# [WHAT YOU ARE ASKED TO DO]
An exact copy of every entry is needed, with the images left out.

# [AVAILABLE RECORDS]

───

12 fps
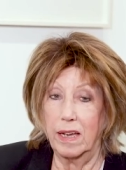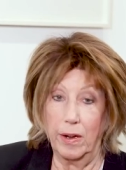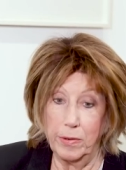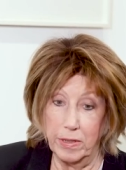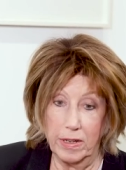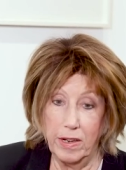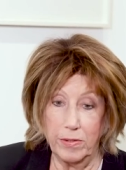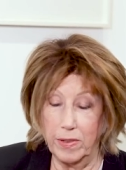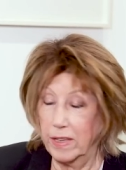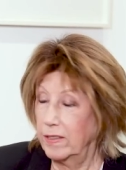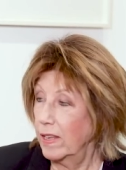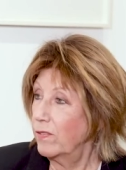I don't know,
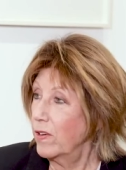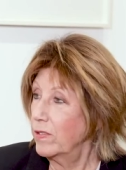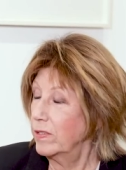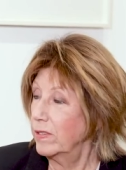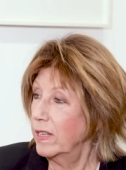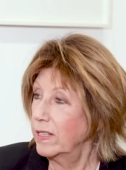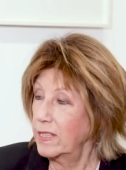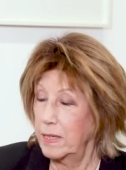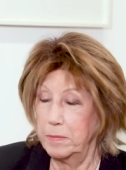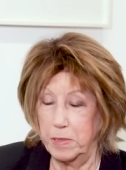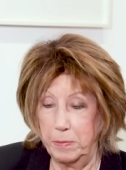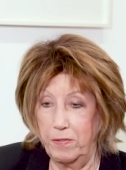they
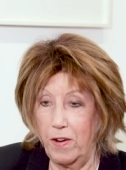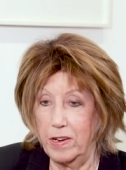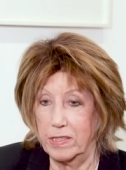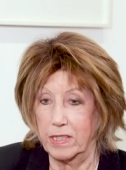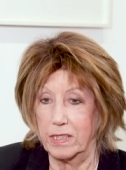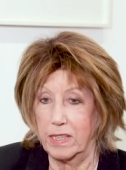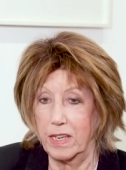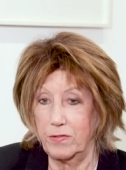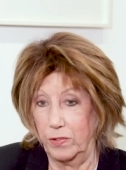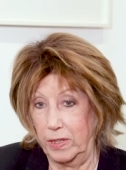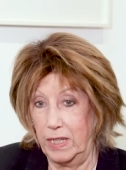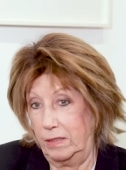seem to be very
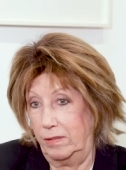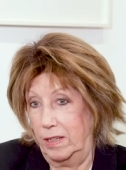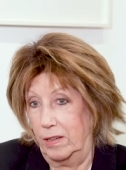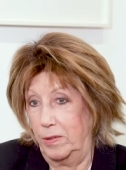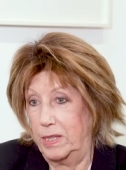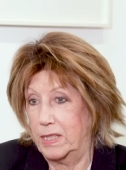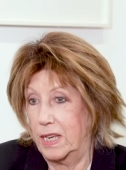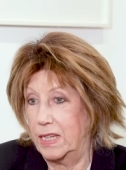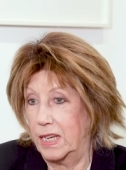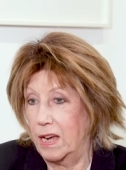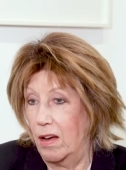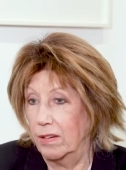successful. He, you know, he said
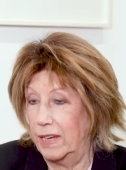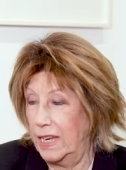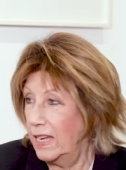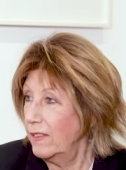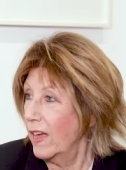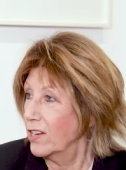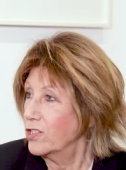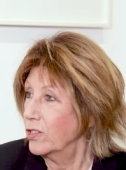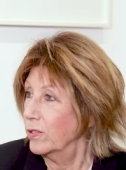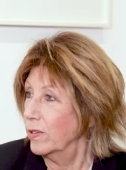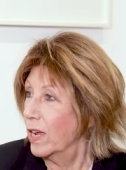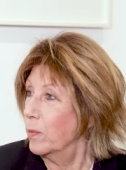he can't hear that
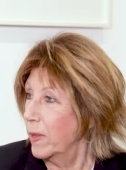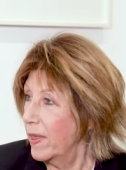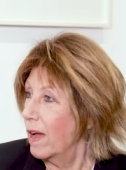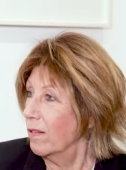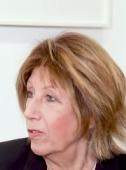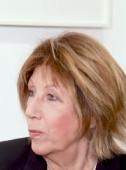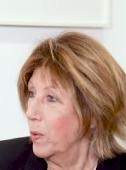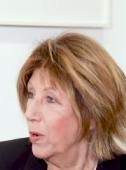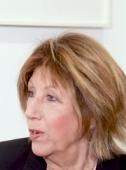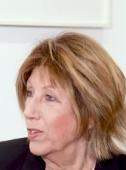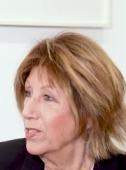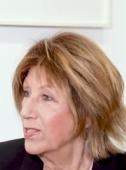tune now without the
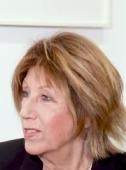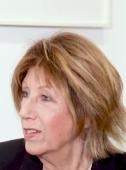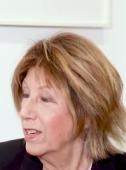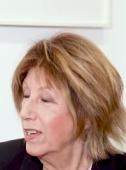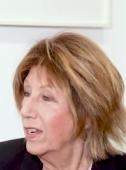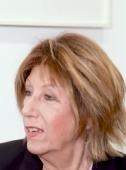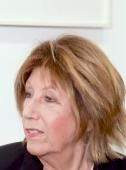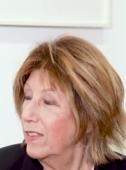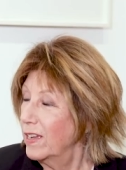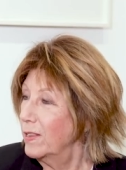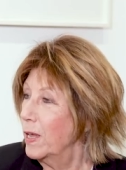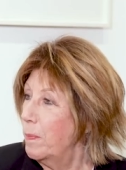words.
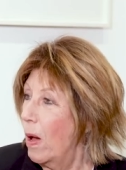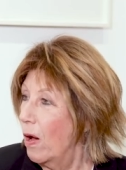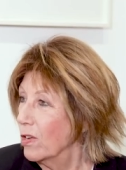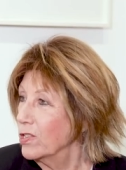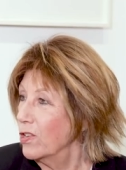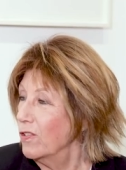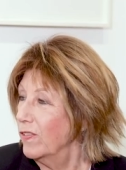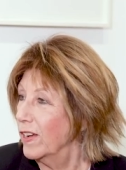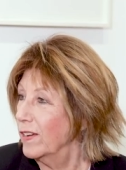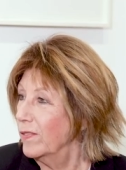They're part of it.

───

# [WRITTEN SOLUTION]
12 fps
I don't know,
they
seem to be very
successful. He, you know, he said
he can't hear that
tune now without the
words.
They're part of it.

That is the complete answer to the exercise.